Saved entries
——————————
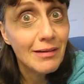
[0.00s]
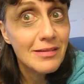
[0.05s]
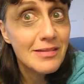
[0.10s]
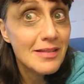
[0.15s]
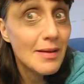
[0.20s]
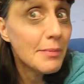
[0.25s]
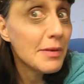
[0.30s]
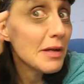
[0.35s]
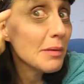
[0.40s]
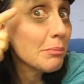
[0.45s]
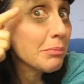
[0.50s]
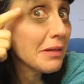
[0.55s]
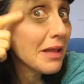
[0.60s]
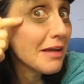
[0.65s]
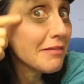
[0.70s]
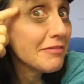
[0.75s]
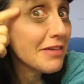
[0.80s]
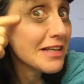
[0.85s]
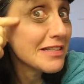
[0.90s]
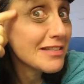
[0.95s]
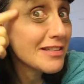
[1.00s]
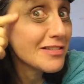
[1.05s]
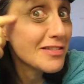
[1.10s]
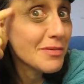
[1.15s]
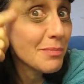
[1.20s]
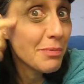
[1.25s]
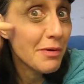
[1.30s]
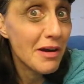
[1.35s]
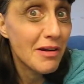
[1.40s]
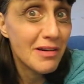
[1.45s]
Some of your blood vessels are
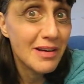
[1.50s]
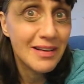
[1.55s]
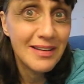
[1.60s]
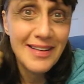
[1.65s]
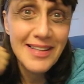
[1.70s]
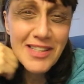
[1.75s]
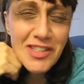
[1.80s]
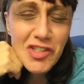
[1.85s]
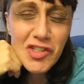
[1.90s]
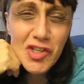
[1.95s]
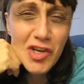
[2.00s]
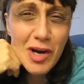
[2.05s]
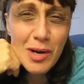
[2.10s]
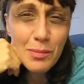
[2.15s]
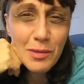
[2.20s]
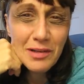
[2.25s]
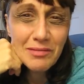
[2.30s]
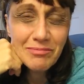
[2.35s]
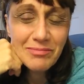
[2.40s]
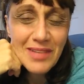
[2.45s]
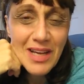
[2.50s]
broken. It's a charmer.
——————————
## The problem
Skip the images and set down the rest of the data unchanged.

## Response to this task
[0.00s]
[0.05s]
[0.10s]
[0.15s]
[0.20s]
[0.25s]
[0.30s]
[0.35s]
[0.40s]
[0.45s]
[0.50s]
[0.55s]
[0.60s]
[0.65s]
[0.70s]
[0.75s]
[0.80s]
[0.85s]
[0.90s]
[0.95s]
[1.00s]
[1.05s]
[1.10s]
[1.15s]
[1.20s]
[1.25s]
[1.30s]
[1.35s]
[1.40s]
[1.45s]
Some of your blood vessels are
[1.50s]
[1.55s]
[1.60s]
[1.65s]
[1.70s]
[1.75s]
[1.80s]
[1.85s]
[1.90s]
[1.95s]
[2.00s]
[2.05s]
[2.10s]
[2.15s]
[2.20s]
[2.25s]
[2.30s]
[2.35s]
[2.40s]
[2.45s]
[2.50s]
broken. It's a charmer.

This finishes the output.